A Himalayan warning
Glaciers are melting. The government should start long-term glacier-monitoring programmes to understand the likely impact on agriculture, water availability, and the possibility of disasters downstream
A new paper published in Nature (Accelerated mass loss of Himalayan glaciers since the Little Ice Age) on Monday said that glaciers are undergoing mass loss at an alarming rate. Around 14,798 glaciers have lost 40% of their Little Ice Age area (400 to 700 years ago). The 10-fold acceleration in ice loss, observed across the Himalayas, far exceeds any centennial-scale rates of change that have been recorded elsewhere in the world, the paper said.

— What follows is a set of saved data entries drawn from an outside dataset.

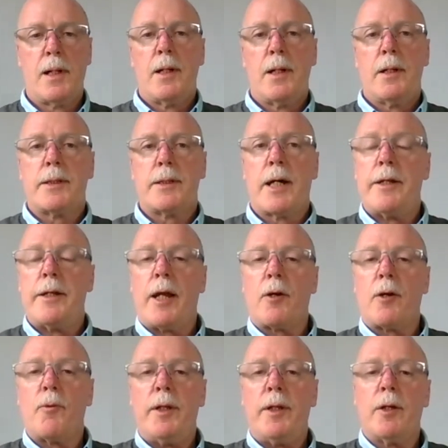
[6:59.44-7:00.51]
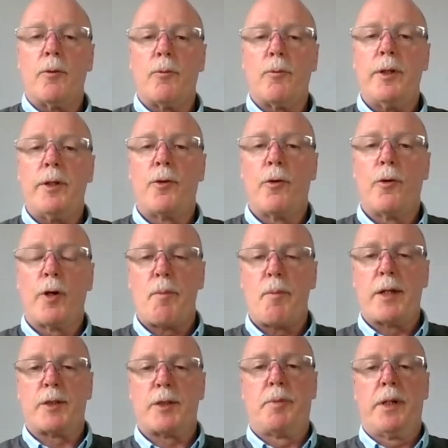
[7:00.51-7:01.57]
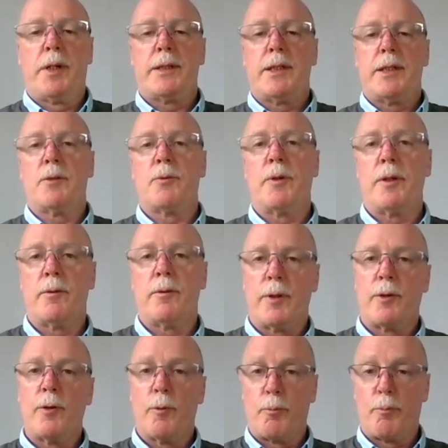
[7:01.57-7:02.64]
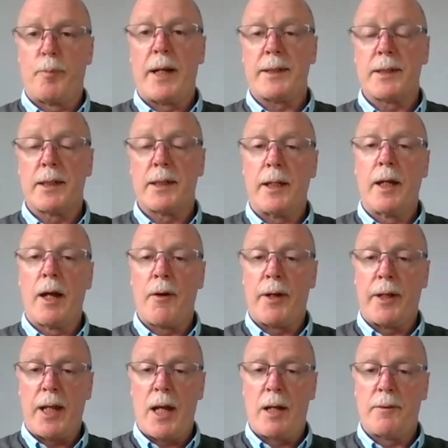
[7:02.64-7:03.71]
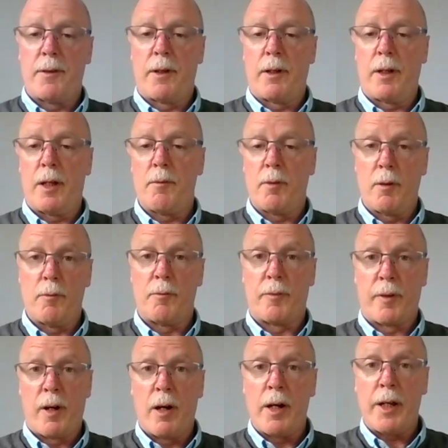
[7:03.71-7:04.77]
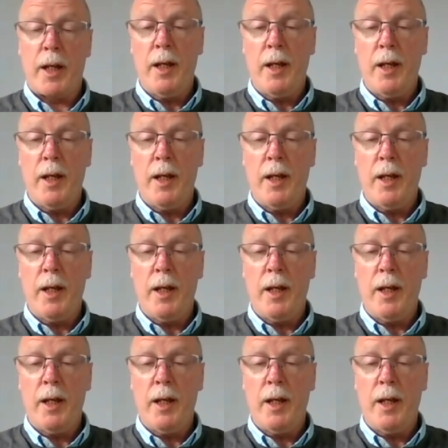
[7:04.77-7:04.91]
So Nick, when you're talking about species, we're basically going down to the level of variety.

The research paper shows the vulnerability of the Himalayan ecosystem, something several scientific studies, including the one by the Intergovernmental Panel on Climate Change, have highlighted. In the short term, this leads to lake formations due to meltwater, and these could overflow or burst, leading to flash floods. The paper’s authors have warned that the number and size of these lakes are increasing, so continued acceleration in mass loss can be expected. However, there is little consensus on how such glacial retreat will impact hydrological resources in the long run. Some studies suggest a severe water shortage due to glacier loss. The Himalayan Glaciers: Climate Change, Water Resources, and Water Security, a 2012 report by the National Research Council, suggests that at lower elevations, glacial retreat is unlikely to cause significant changes in water availability over the next several decades, but that at higher elevations, there could be altered water flow into river basins. Snow and glacier melt contribute more than 50% of run-off in the Indus river system and around 20% in the Upper Ganga basin, according to Divecha Centre for Climate Change.
The Hindu Kush Himalayas (HKH) experienced a temperature rise of about 1.3 degrees Celsius between 1951 and 2014. As a result, several areas of HKH have experienced a declining trend in snowfall and witnessed significant glacier retreat in recent decades, a report by the ministry of earth sciences has flagged. Future warming in the HKH region, which is projected to be in the range of 2.6–4.6 degrees Celsius by the end of the century, will lead to profound hydrological and agricultural impacts in the region, it has concluded. Therefore, the government should start long-term glacier-monitoring programmes to understand the likely impact on agriculture, water availability, and the possibility of disasters downstream.